▶ [EXERCISE DIRECTIONS]
Everything in the records is to be written out exactly, except the pictures.

▶ [DATA FOR ANALYSIS]
__________

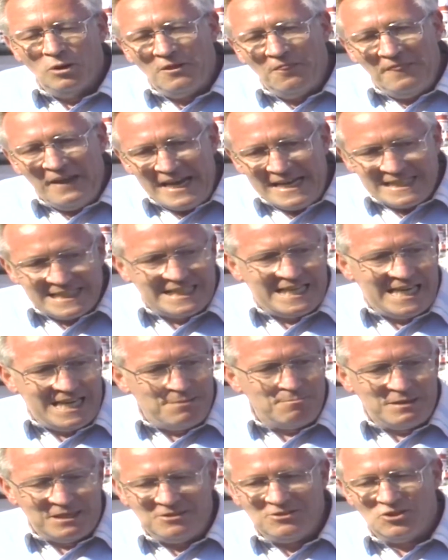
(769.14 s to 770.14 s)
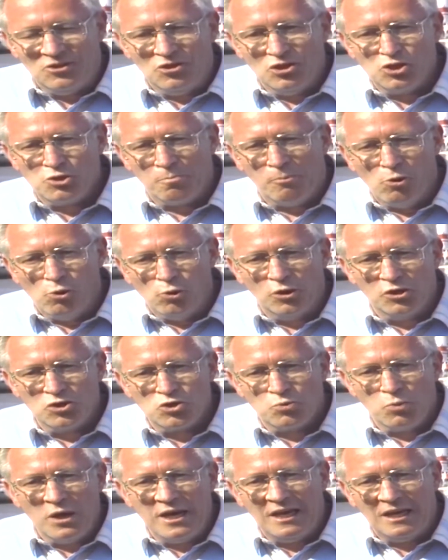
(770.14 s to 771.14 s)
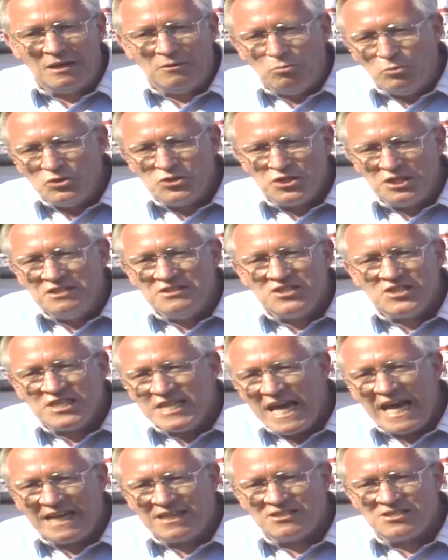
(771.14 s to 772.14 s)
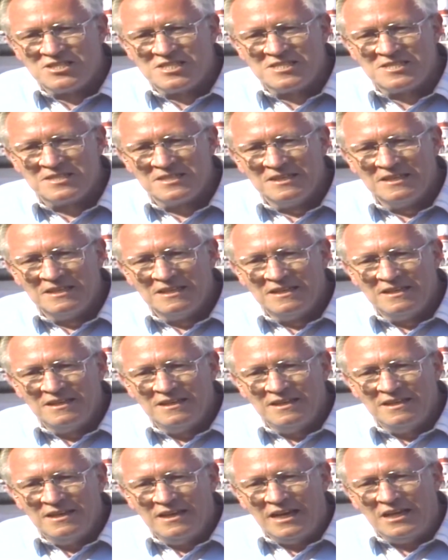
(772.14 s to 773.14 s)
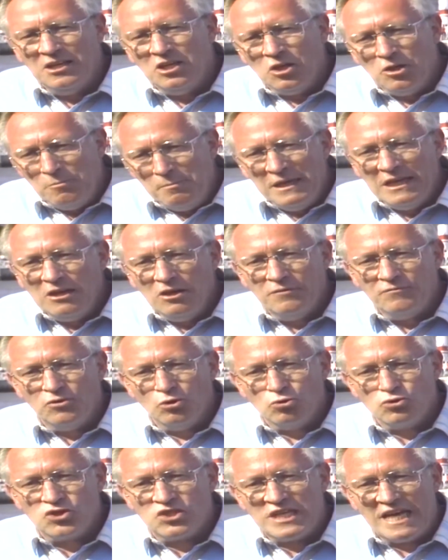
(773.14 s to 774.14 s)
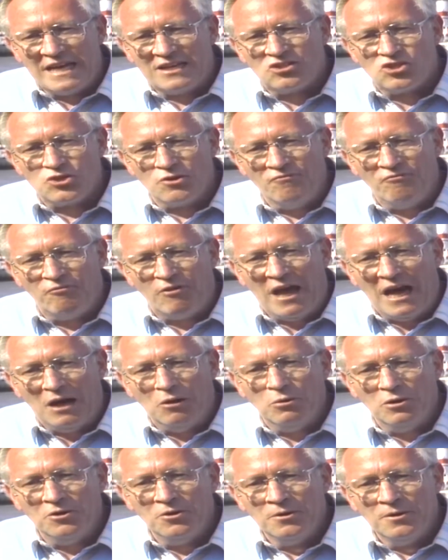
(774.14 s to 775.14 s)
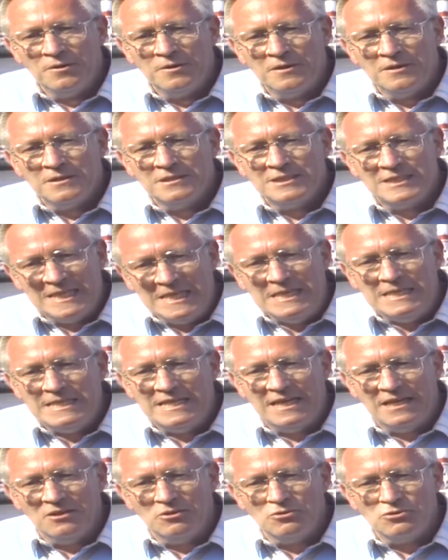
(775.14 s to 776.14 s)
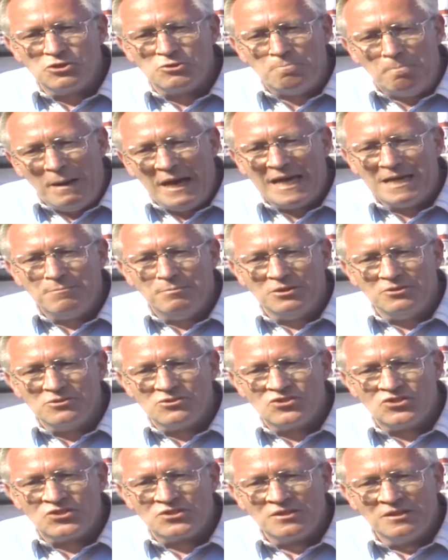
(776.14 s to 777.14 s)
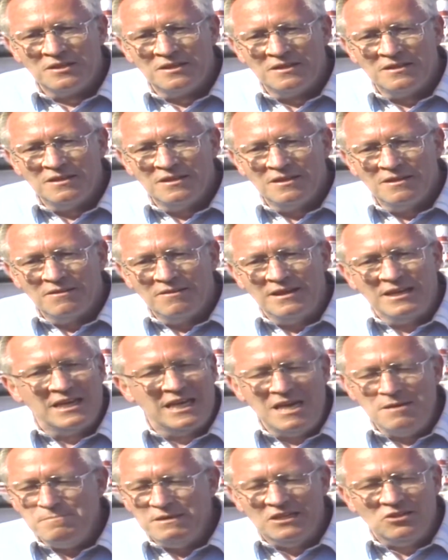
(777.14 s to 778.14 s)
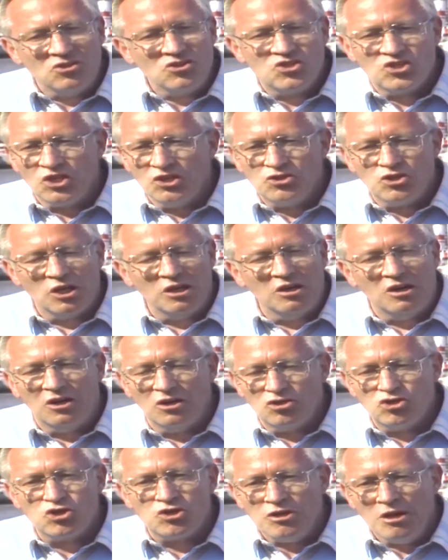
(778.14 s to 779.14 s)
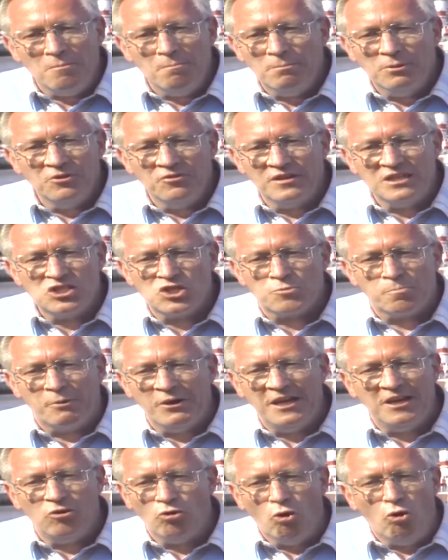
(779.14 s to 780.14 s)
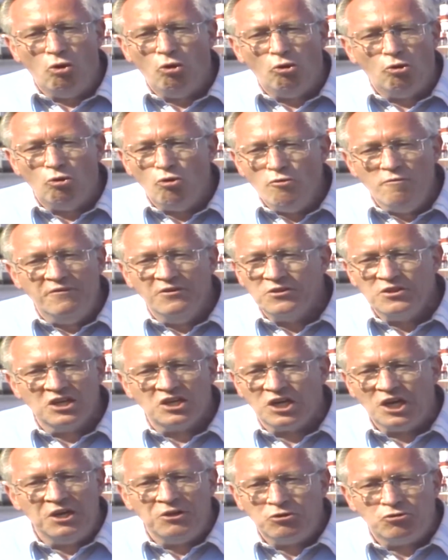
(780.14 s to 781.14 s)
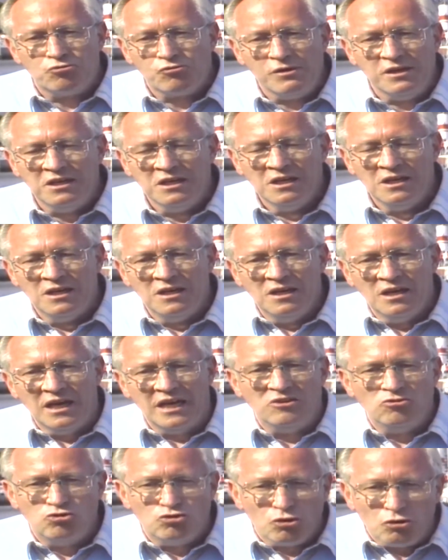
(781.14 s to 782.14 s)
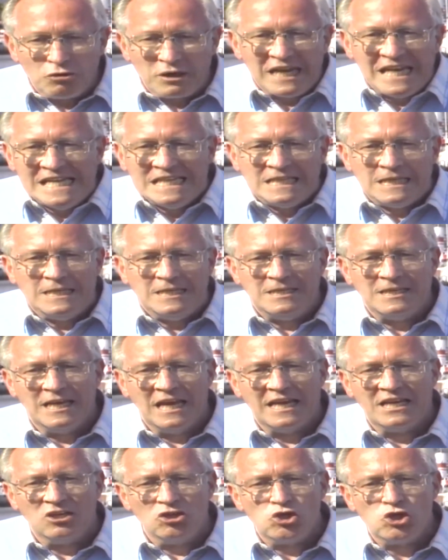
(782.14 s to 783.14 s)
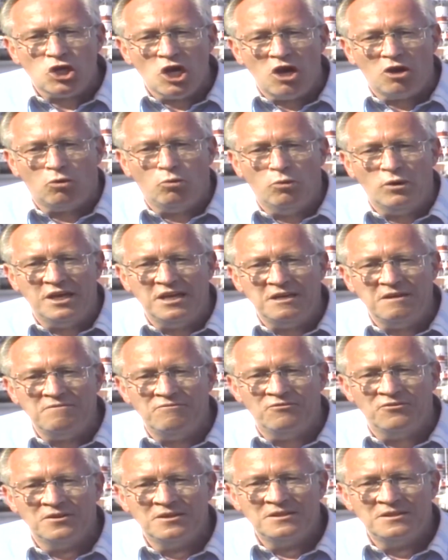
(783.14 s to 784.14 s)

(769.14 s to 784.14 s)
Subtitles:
Well, that came into this port as well. It was in sacks. And in the middle of those sacks of flour, Tyndale's Bibles. They came in such a large number, they spread all over the country and took England like a shock wave.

__________

▶ [ANSWER SPACE]
(769.14 s to 770.14 s)
(770.14 s to 771.14 s)
(771.14 s to 772.14 s)
(772.14 s to 773.14 s)
(773.14 s to 774.14 s)
(774.14 s to 775.14 s)
(775.14 s to 776.14 s)
(776.14 s to 777.14 s)
(777.14 s to 778.14 s)
(778.14 s to 779.14 s)
(779.14 s to 780.14 s)
(780.14 s to 781.14 s)
(781.14 s to 782.14 s)
(782.14 s to 783.14 s)
(783.14 s to 784.14 s)

(769.14 s to 784.14 s)
Subtitles:
Well, that came into this port as well. It was in sacks. And in the middle of those sacks of flour, Tyndale's Bibles. They came in such a large number, they spread all over the country and took England like a shock wave.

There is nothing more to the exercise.